Problem requirements
Only the pictures should be dropped; every line of the data must come back exactly as written.

Extracted information
—————
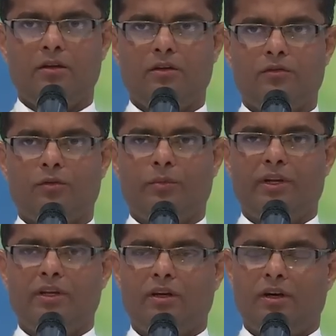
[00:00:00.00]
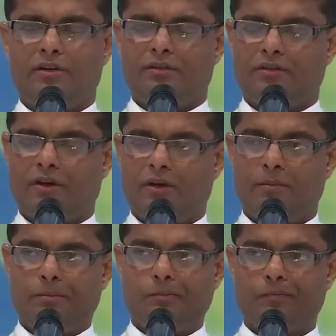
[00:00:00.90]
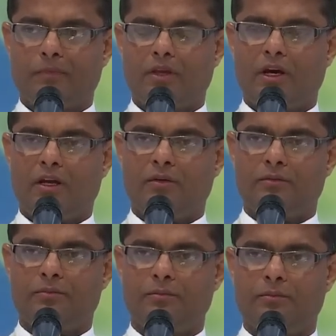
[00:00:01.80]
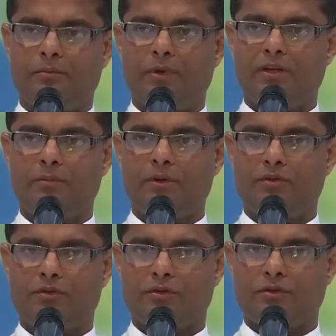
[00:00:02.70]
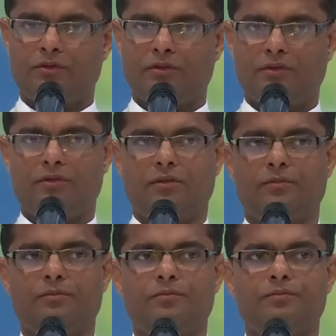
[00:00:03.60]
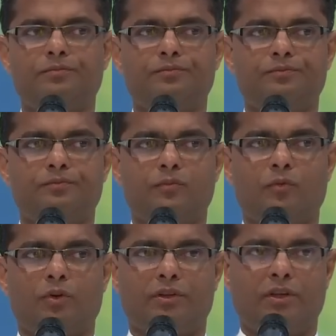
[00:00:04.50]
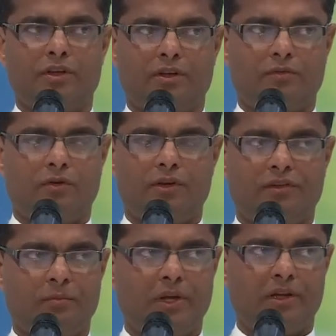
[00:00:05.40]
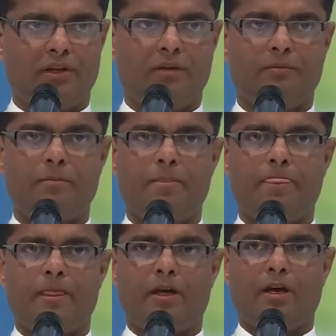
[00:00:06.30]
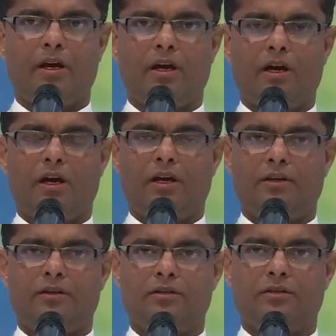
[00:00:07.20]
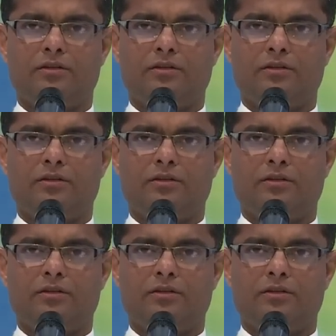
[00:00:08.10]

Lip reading: So many artists came and many pictures were there for display, and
—————
Task response
[00:00:00.00]
[00:00:00.90]
[00:00:01.80]
[00:00:02.70]
[00:00:03.60]
[00:00:04.50]
[00:00:05.40]
[00:00:06.30]
[00:00:07.20]
[00:00:08.10]

Lip reading: So many artists came and many pictures were there for display, and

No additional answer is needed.